Your instructions:
Could you copy exactly the lines from the start of the records through the one containing "[31:21.23-31:31.18]", both included, and leave out the pictures?

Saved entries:
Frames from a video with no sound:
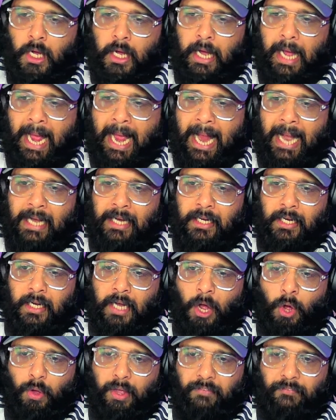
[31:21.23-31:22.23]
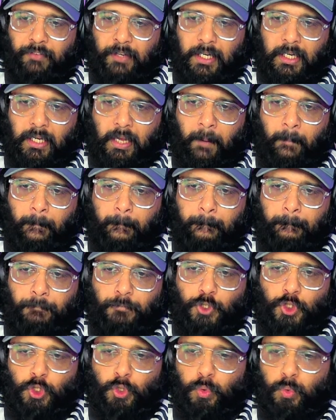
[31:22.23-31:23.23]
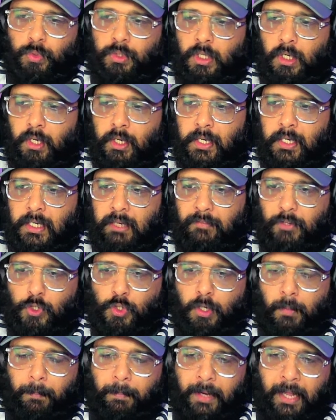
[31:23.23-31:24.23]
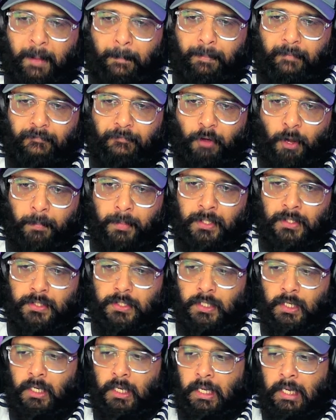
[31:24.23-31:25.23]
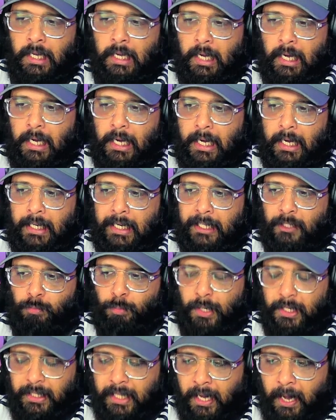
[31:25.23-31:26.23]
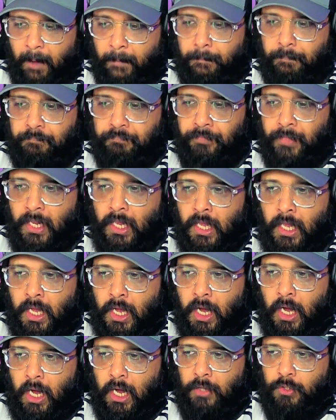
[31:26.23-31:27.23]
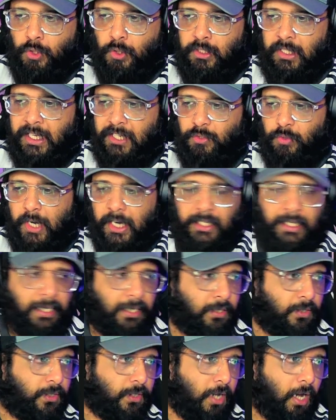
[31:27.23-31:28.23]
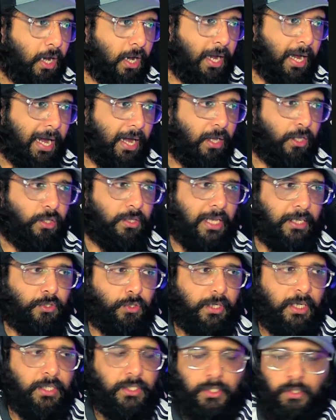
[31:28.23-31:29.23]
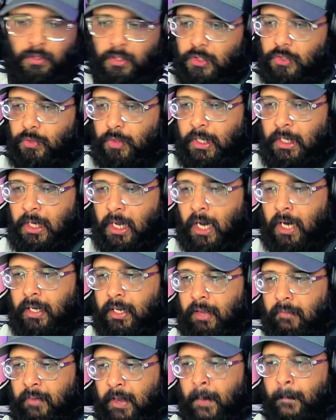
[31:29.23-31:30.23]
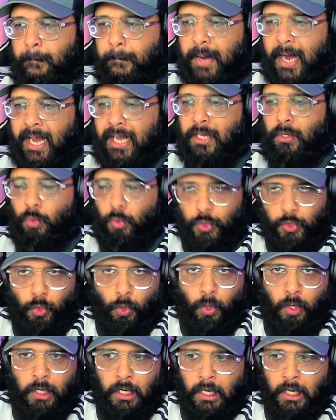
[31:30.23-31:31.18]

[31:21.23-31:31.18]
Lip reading: And now if we come to the individual player performance, let's bring that up. So these ratings that you can see on the screen are given by who scored.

Your solution:
Frames from a video with no sound:
[31:21.23-31:22.23]
[31:22.23-31:23.23]
[31:23.23-31:24.23]
[31:24.23-31:25.23]
[31:25.23-31:26.23]
[31:26.23-31:27.23]
[31:27.23-31:28.23]
[31:28.23-31:29.23]
[31:29.23-31:30.23]
[31:30.23-31:31.18]

[31:21.23-31:31.18]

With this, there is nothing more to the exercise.